I understand the conspiracy theory, but it seems a little silly when factoring god rays obviously pre-date Maxwell. Meanwhile nobody really seems to get upset at game developers, who are the ones actually making the choice to implement these features in their games.

I have no doubt that when Pascal releases, whatever leap forward it demonstrates over Maxwell/Kepler in tesselation or any other areas will be deemed "a conspiracy to make AMD and older Nvidia cards look bad". You could set your watch to it.
 
Got a 980 Ti and it works on max @ 1440p as expected, occasional stutters but the drivers hadn't come out when I first played it before bed. Struggling to believe that you'd need to have a 970 for a decent experience given how well it runs for me.

Got out into the wasteland and it still all runs fine


Heavily slanted to make you play with a controller rather than keyboard and mouse though, which is shitting me. Couldn't even use the keyboard and mouse until I unplugged my controller

Specs for what it's worth

3770K @ 4.6ghz (Summer overclock)
Gigabyte G1 Gaming 980Ti
16GB RAM @ 1800
Maximus Formula V
Creative ZxR Soundcard

This is what Geforce Experience reckons for my PC, but we all know what to think of that. Might need to take it down a bit when I get into more intense areas I guess.

Fallout_4_Specs.png
 
Rinse & repeat Gameworks formula is starting to be predictable...

All the reviews I have read point to the AMD driver and interaction with the CPU.
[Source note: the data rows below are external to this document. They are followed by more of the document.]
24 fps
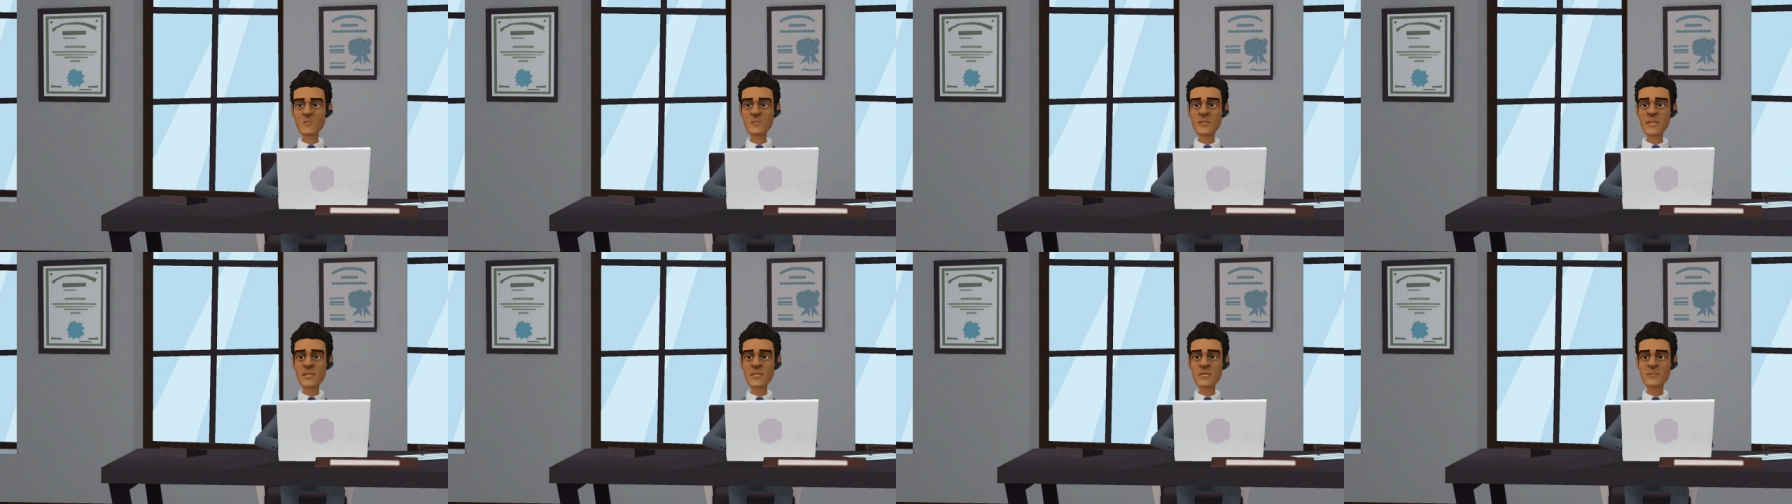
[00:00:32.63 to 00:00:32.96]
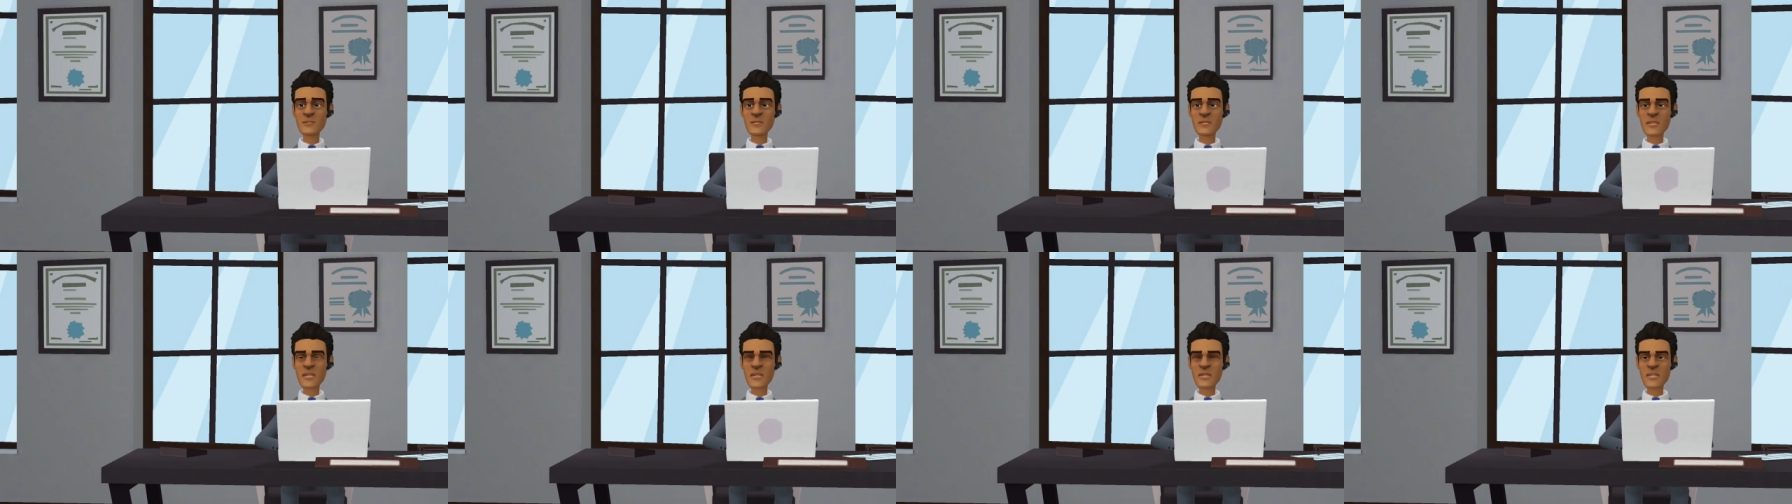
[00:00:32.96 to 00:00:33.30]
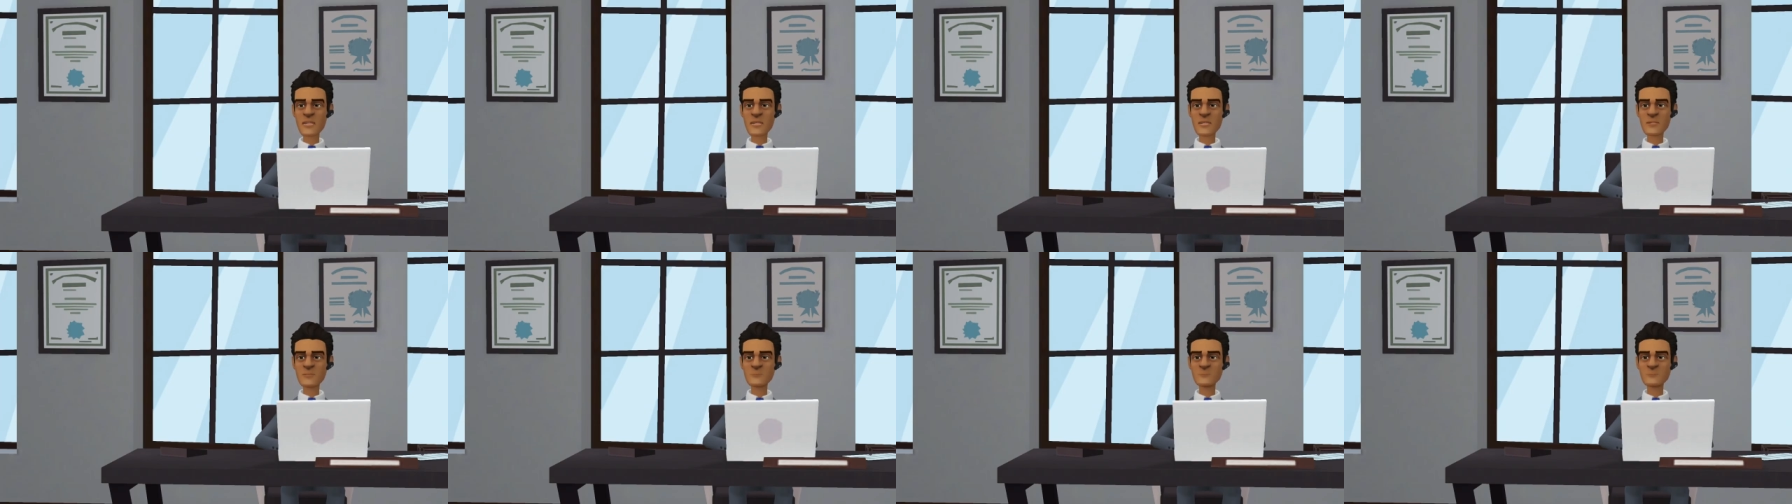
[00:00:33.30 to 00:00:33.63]
to be as
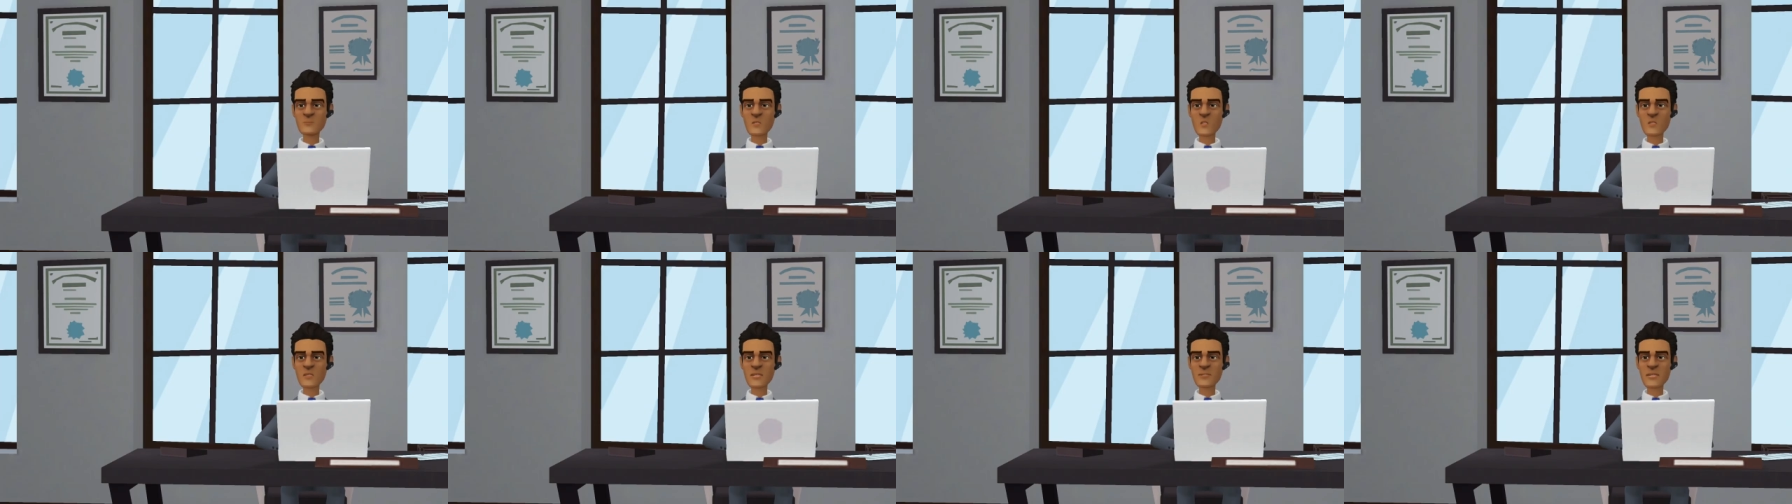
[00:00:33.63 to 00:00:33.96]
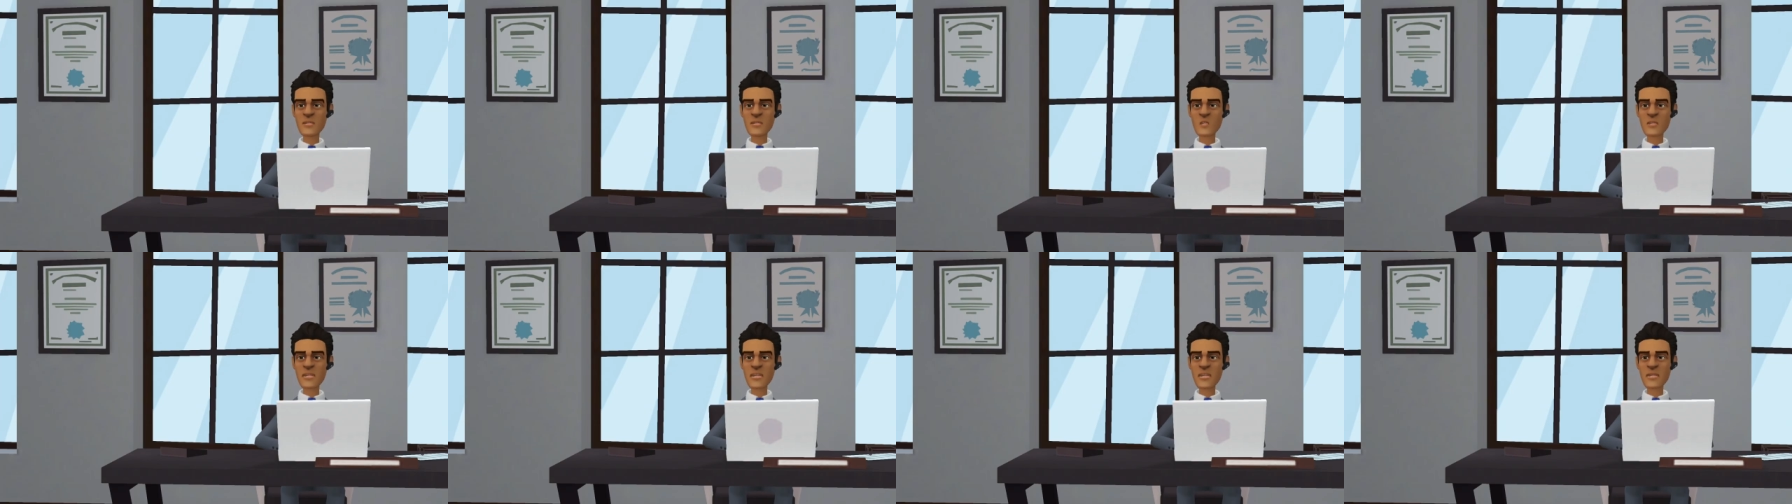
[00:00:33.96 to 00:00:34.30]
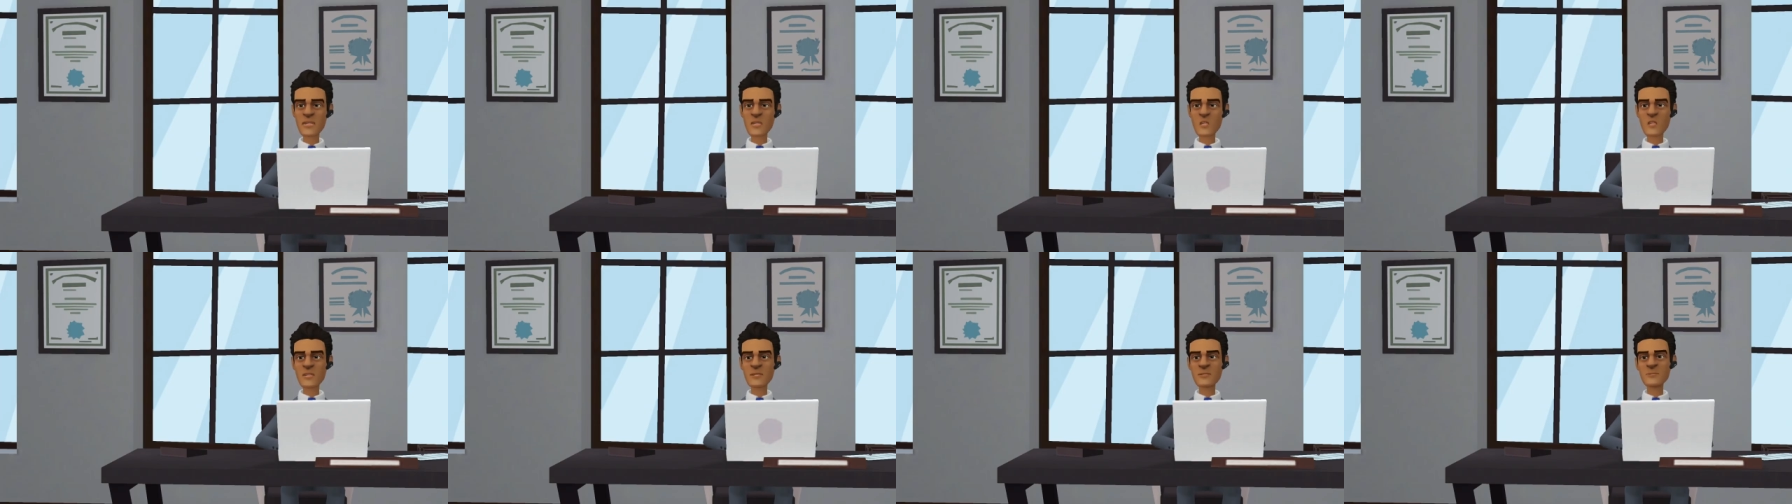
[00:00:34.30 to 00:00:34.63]
lenient as possible with
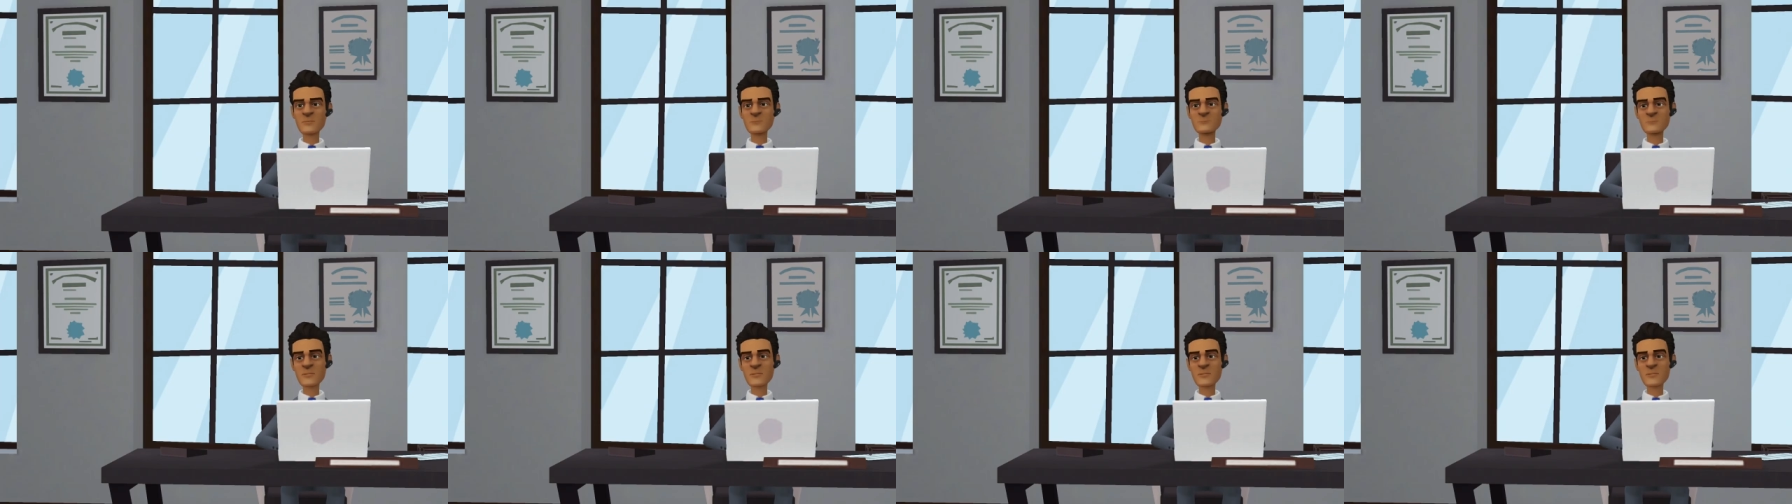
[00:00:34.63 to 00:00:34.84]
you,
Gamersnexus said the following:

"That leads me to believe this is either a game optimization or, more likely, a driver optimization issue. We contacted AMD late last week in search of the seemingly-inevitable Fallout 4 day-one drivers, but were told the drivers weren't ready yet."

Digital Foundry found the same.

You can't just blame NV or GW when AMD screws up again. There is zero excuse for AMD not having a day one driver for a game as big as FO4.

NV had a day one driver ready and AMD didn't bother; that is the crux of dealing with AMD.
 
All the reviews I have read point to the AMD driver and interaction with the CPU.

Gamersnexus said the following:

"That leads me to believe this is either a game optimization or, more likely, a driver optimization issue. We contacted AMD late last week in search of the seemingly-inevitable Fallout 4 day-one drivers, but were told the drivers weren't ready yet."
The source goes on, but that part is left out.